> Task objective: Transcribe the full listing exactly, and drop every picture.

> The records:
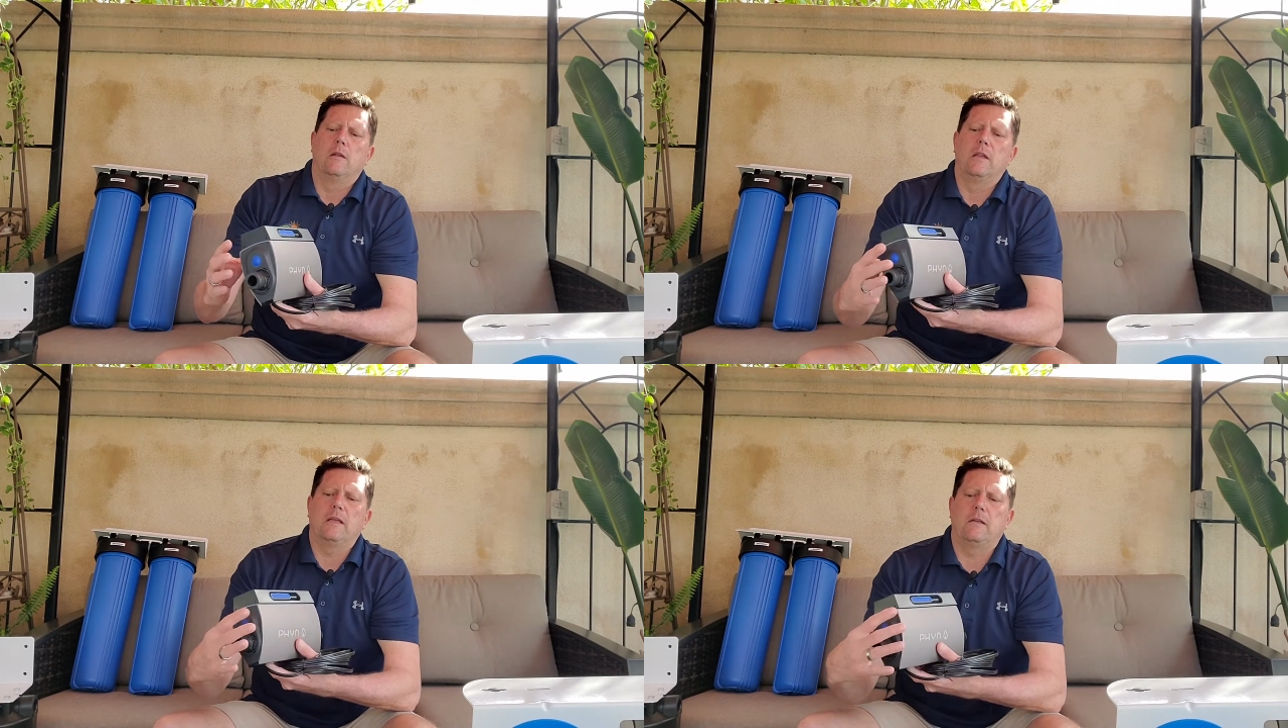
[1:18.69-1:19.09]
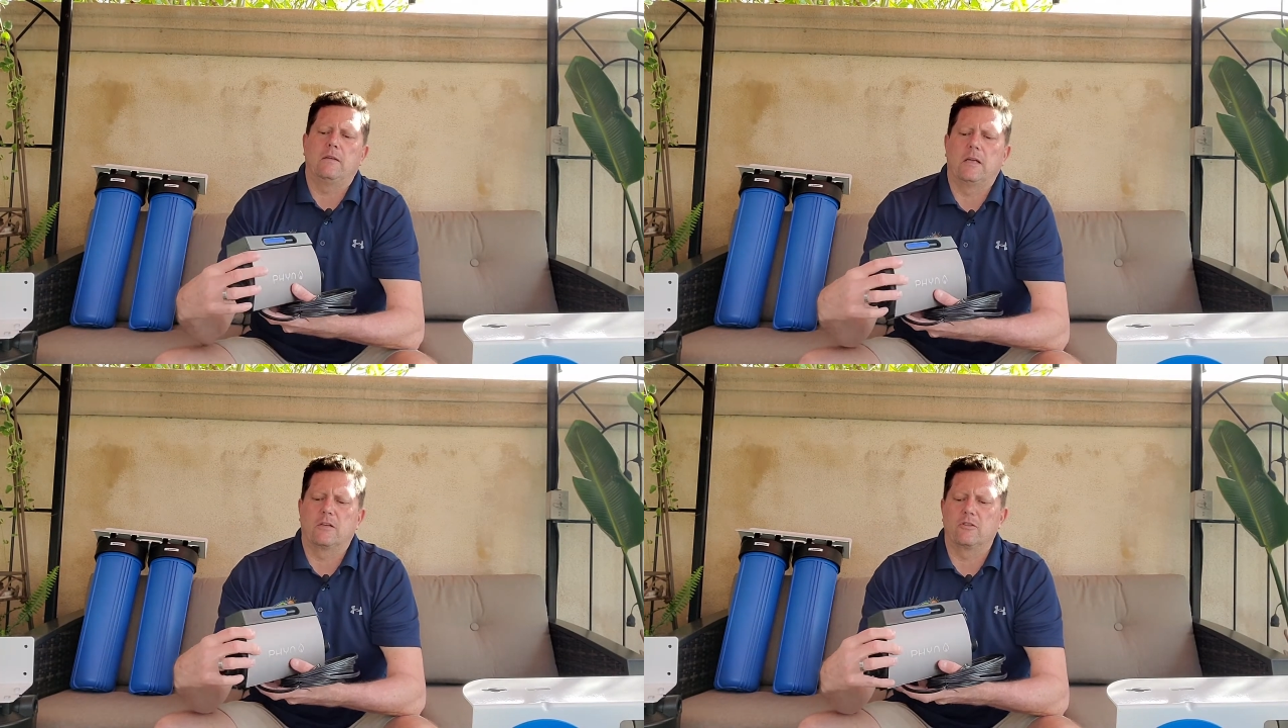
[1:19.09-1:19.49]
leak
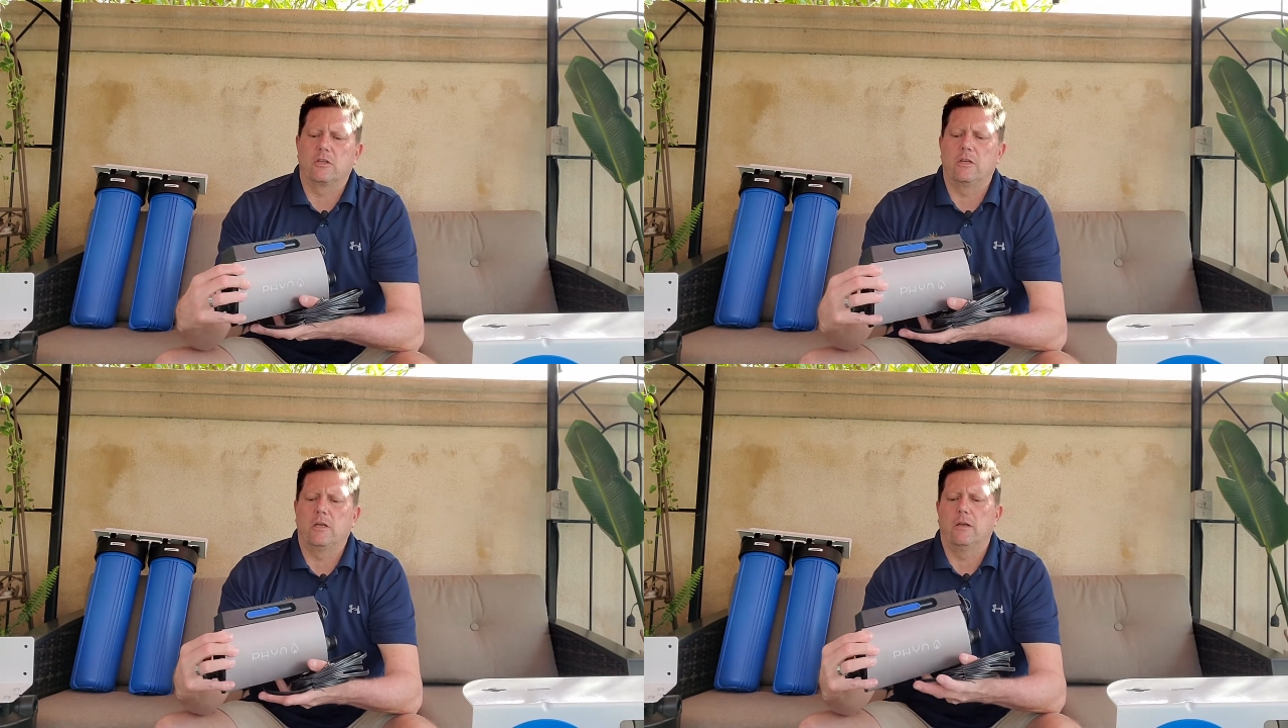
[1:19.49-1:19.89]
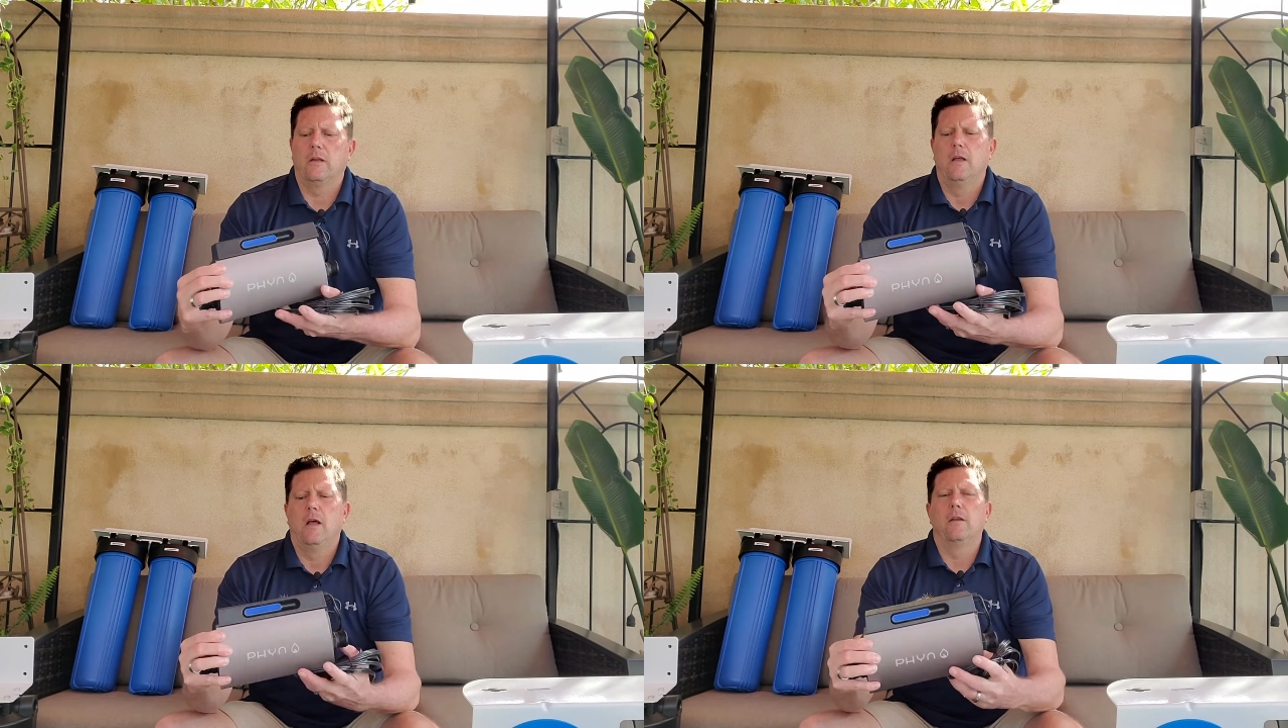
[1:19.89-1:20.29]
detection kit.
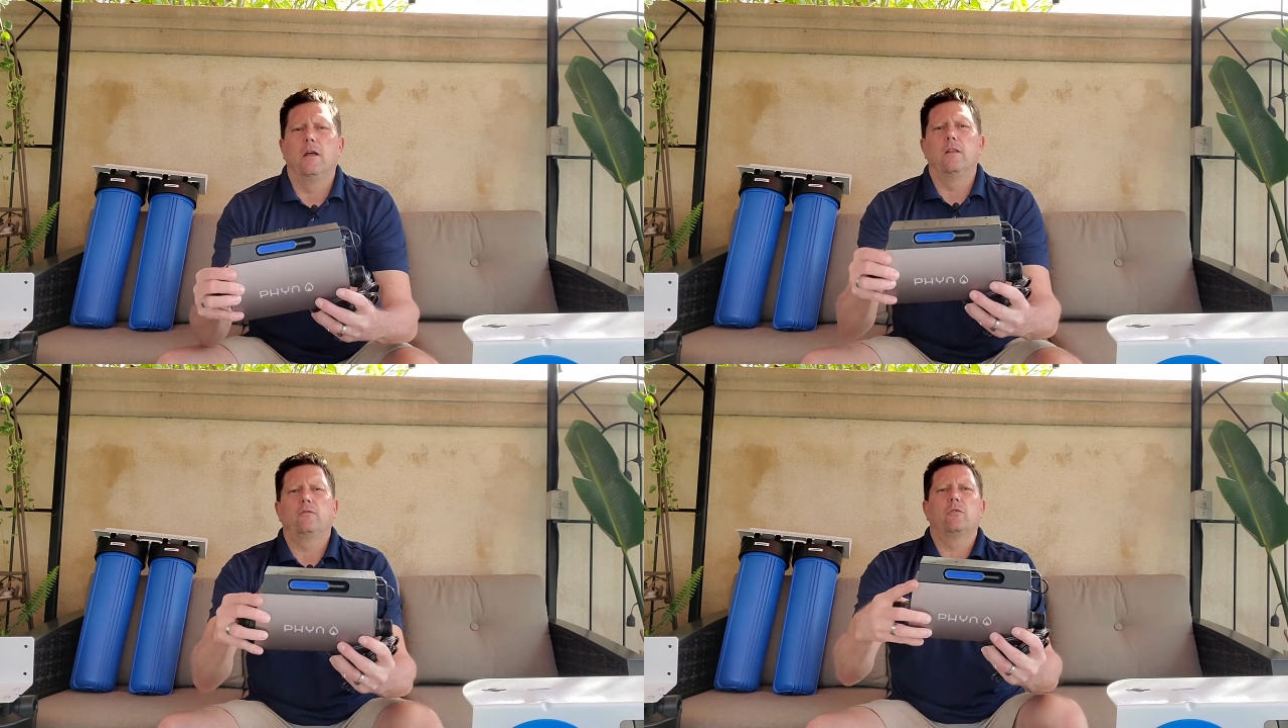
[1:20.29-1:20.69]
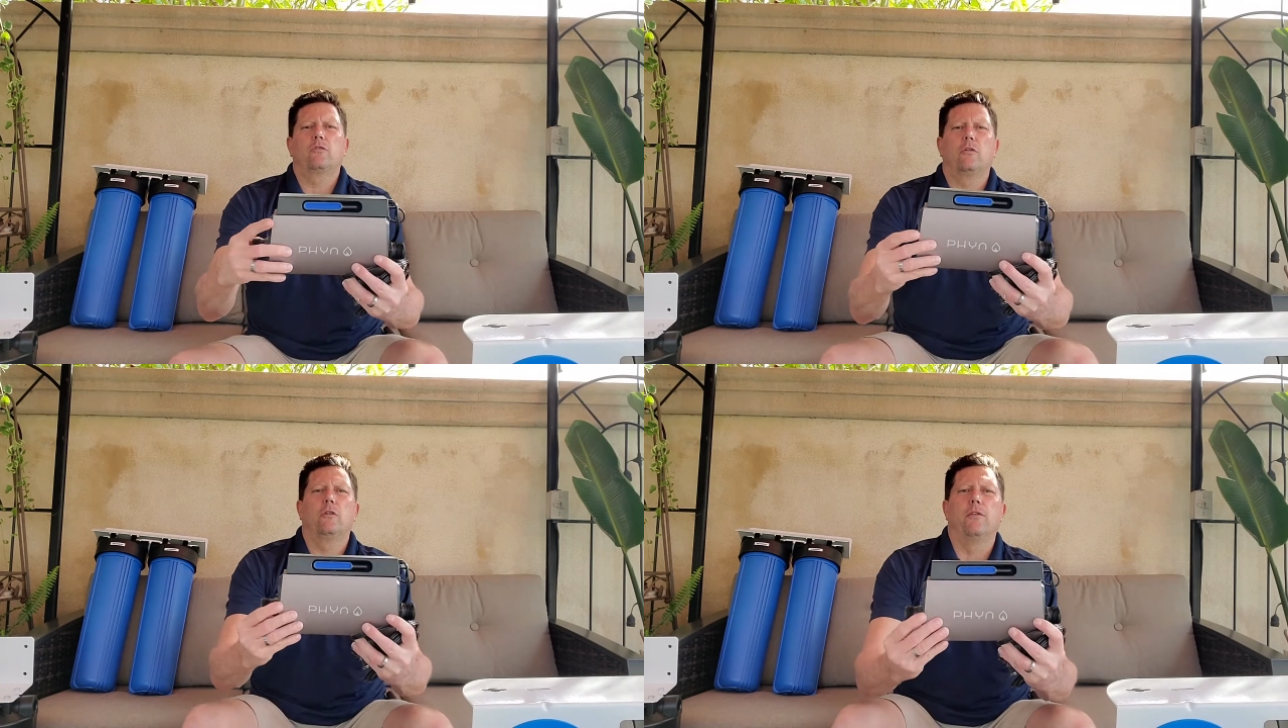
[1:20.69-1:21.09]
Now this
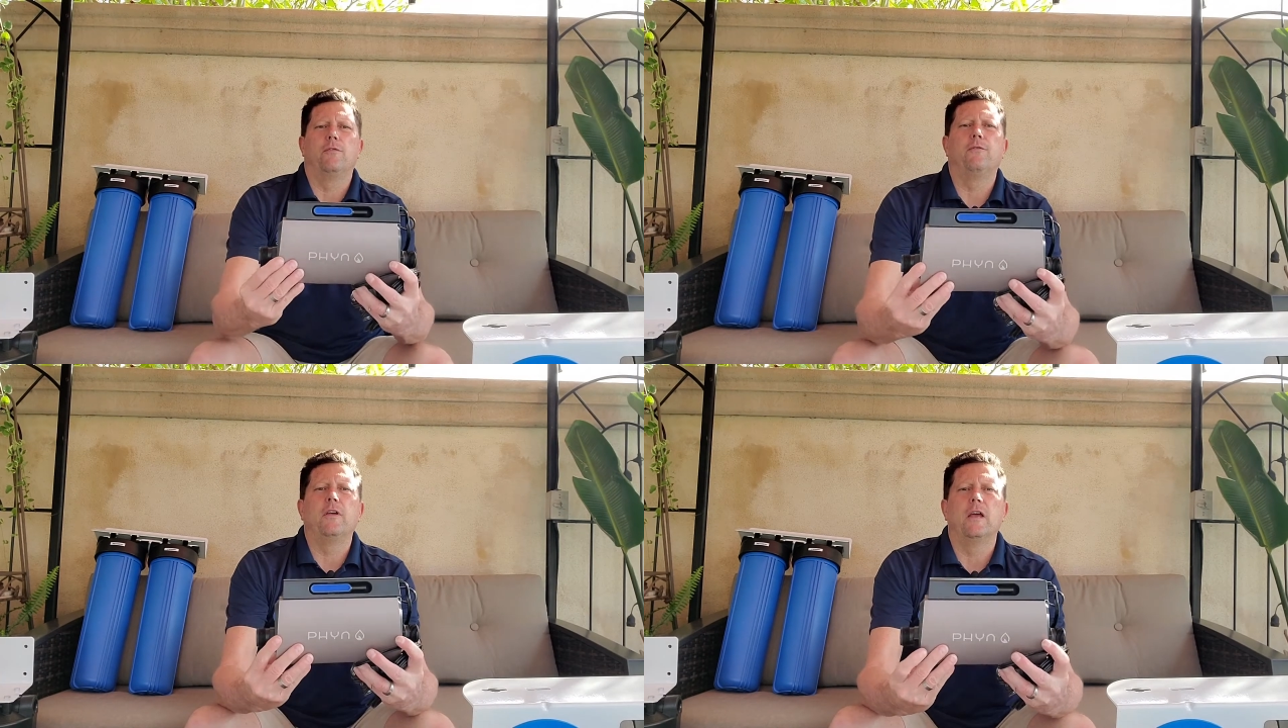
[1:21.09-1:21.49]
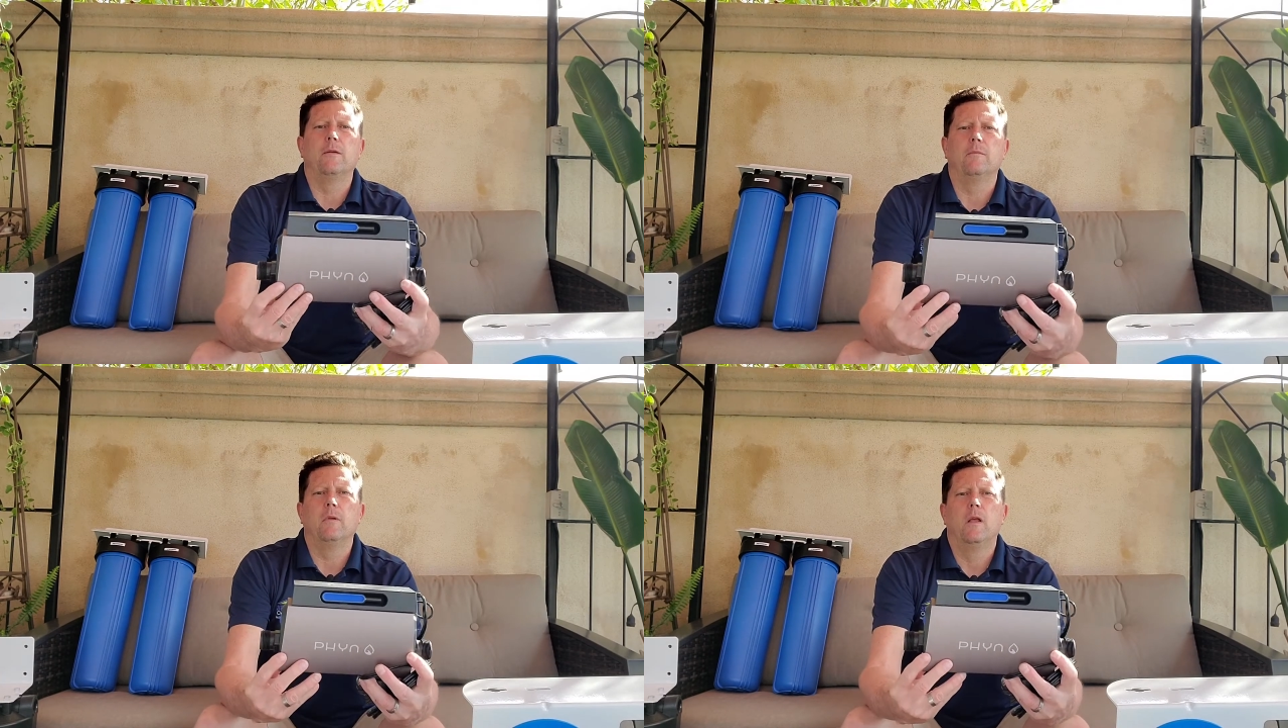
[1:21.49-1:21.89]
one's called the Fin.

> Task output:
[1:18.69-1:19.09]
[1:19.09-1:19.49]
leak
[1:19.49-1:19.89]
[1:19.89-1:20.29]
detection kit.
[1:20.29-1:20.69]
[1:20.69-1:21.09]
Now this
[1:21.09-1:21.49]
[1:21.49-1:21.89]
one's called the Fin.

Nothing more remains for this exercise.